Boston Phoenix Reviews Louis Riel & Acme Novelty Datebook

“Unhinge your loved ones with the weird comedy of graphic art” / The Boston Phoenix / Mike Miliard / December 17, 2003

From the Boston weekly the Phoenix, reviewer Mike Milliard takes an in-depth look at this year's graphic novels including Chester Brown's LOUIS RIEL and Chris Ware's ACME NOVELTY DATEBOOK.

an excerpt:

"For a more intimate look at Ware’s thought processes and raw emotion, flip through the Acme Novelty Datebook: Sketches and Diary Pages in Facsimile, 1986-1995 (Drawn & Quarterly; $39.95). It is, quite literally, his sketchbook. Reproducing the febrile scribblings and manic marginalia he churned out between the ages of 19 and 28, the book leaves no doubt why Ware is one of the best artists of his generation. First, he draws anything.

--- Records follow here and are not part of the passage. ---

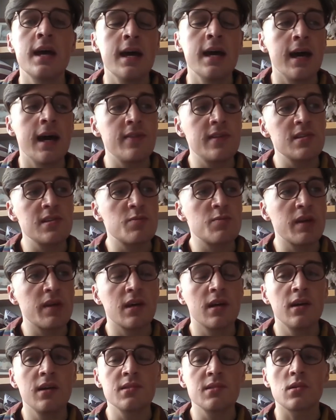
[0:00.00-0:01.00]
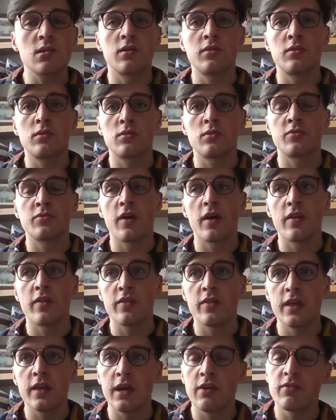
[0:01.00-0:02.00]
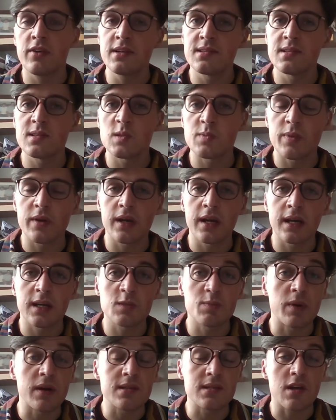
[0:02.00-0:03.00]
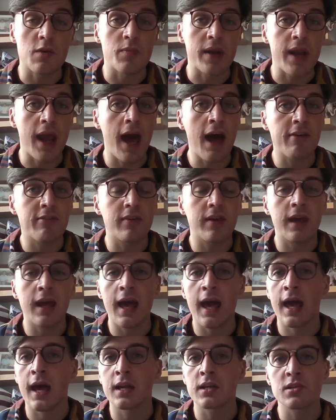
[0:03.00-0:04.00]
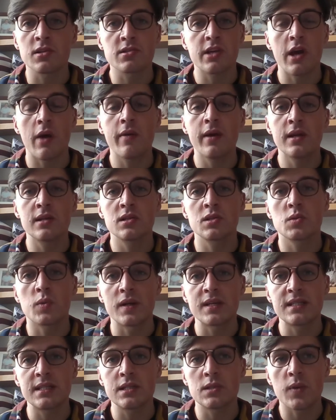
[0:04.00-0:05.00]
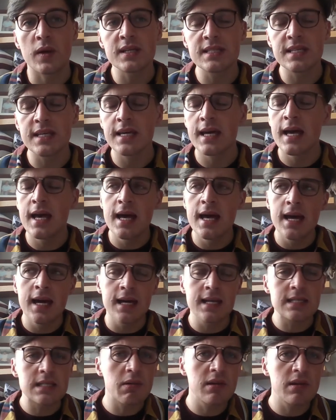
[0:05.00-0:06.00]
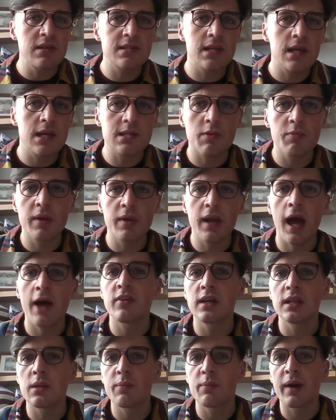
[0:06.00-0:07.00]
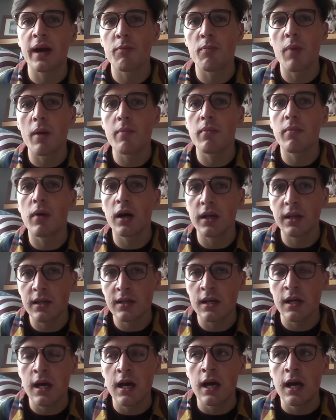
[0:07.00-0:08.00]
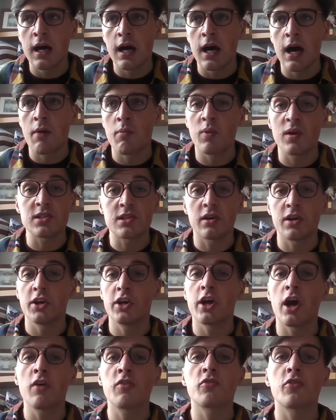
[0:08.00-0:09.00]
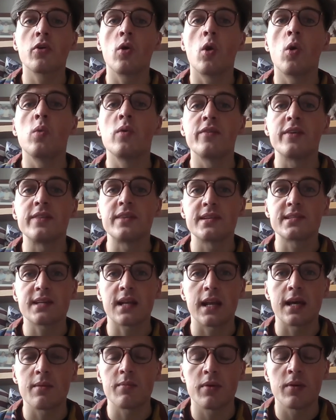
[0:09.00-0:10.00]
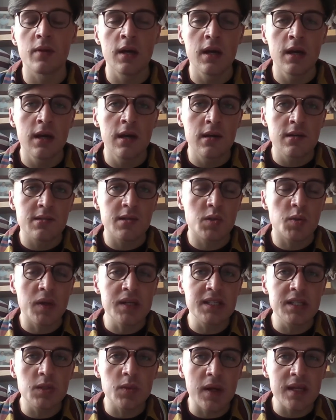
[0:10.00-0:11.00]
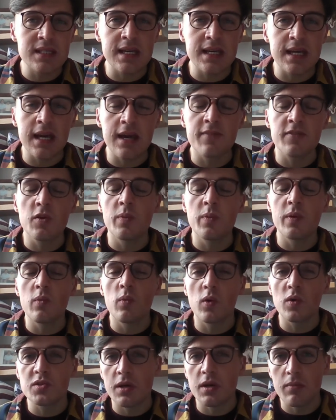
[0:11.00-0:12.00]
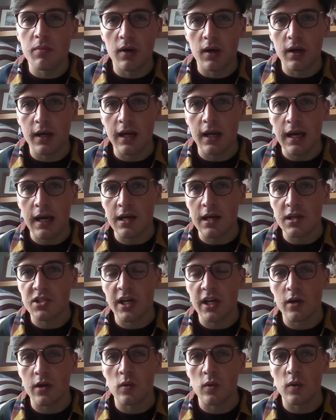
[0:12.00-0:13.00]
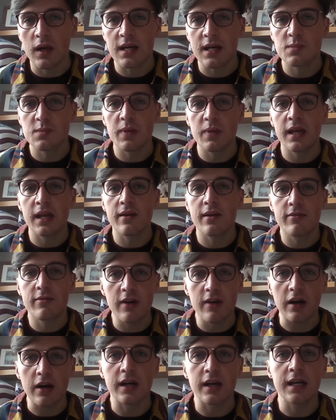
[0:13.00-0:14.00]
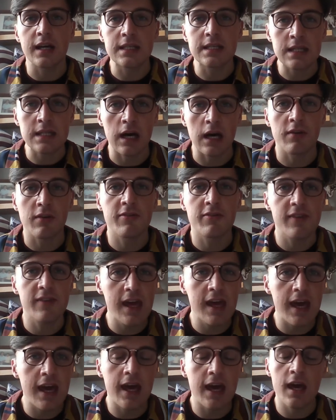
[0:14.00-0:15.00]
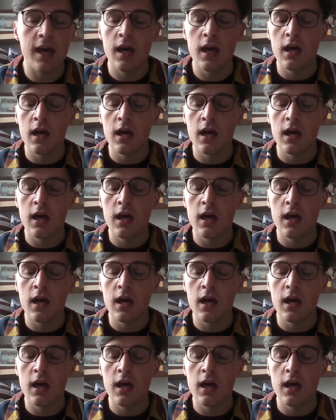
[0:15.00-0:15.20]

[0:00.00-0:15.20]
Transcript: and this is because of the recent experience I've been having and just going into 2020 and some concerns I've been having in the back of my mind, um, which I'm going to go through all within this clip. So 2020, if you've been watching my uh, channel, has been a very tough year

Sad sacks sitting in diners, household appliances, austere architecture, grotesque cartoon characters whom he subjects to gruesome demises. And he seems at home with any medium: pen and ink, gouache, watercolor, crayon, marker, colored pencil — sometimes all on the same page. Most important, he has an intuitive grasp of the vernacular of comic books. Showing the influence of Dick Tracy, Krazy Kat, and Robert Crumb, he’s synthesized them all in his own inimitable style. (And after page 28, you’ll never again look at Nancy and Sluggo the same way.)

After the neurotic, fastidious precision of Jimmy Corrigan and Quimby, it’s a surprise to see the messy, try-anything quality of these pages. No coincidence that some look like Technicolor guts were spilled on the paper; Ware’s sketchbook doubles as a diary, a window on his hang-ups and insecurities — from his troubles with women (see several self-loathing, sexually explicit cartoons) to his sadness over the death of his grandmother to his insecurities about making art. It feels voyeuristic, in a way, but it’s so visually stimulating that it’s hard to put down. As one fan wrote on Amazon.com, Ware "seems unafraid to show us his most private moments of self-doubt and insecurity. It was surprising to me that someone this talented could be such a harsh critic of his own work."

Another new title from Montreal’s Drawn & Quarterly comes from Canadian cartoonist Chester Brown. Louis Riel: A Comic-Strip Biography ($24.95) is exactly what it says it is: the starkly told story (originally serialized over 10 issues into a book) of a crucial figure in Canada’s history — yet one whom most Americans have probably never heard of. It’s a credit to Brown’s plainspoken artistry and flair for narrative that it’s a page-turner till the end.

Riel was a Métis (of mixed French and native blood) who lived in the Red River Settlement, north of Minnesota — which at that time (the mid-19th century) was not yet a part of Canada, but governed by the Hudson Bay Trading Company. To protect against further French influence in Canada, the government tried to foist an English Protestant governor on the province (soon to be Manitoba). But the Métis, resentful of this impingement on their land, turned to Riel as their leader. His journey from seminarian to community leader to member of Parliament to treasonous revolutionary to condemned man is one that Brown tells slowly and deliberately, in plain square panels and a spare understated style (influenced by the subtle caricatures of Hergé’s Tintin and Harold Gray’s Little Orphan Annie). His clean line and keen eye for mise en scène are perfectly suited to this bleak cipher of a story. Riel meant different things to different people. Beloved by his Métis, despised by the Protestant ascendancy, a mystic convinced he was spoken to by God and the chosen savior of his people, he was a singular and enigmatic figure. Brown makes you care. And he’s an honest historian; wherever a story’s facts are tweaked for the sake of narrative, he makes note of it. Indeed, it’s a rare comic book that comes with end notes, an index, and a bibliography."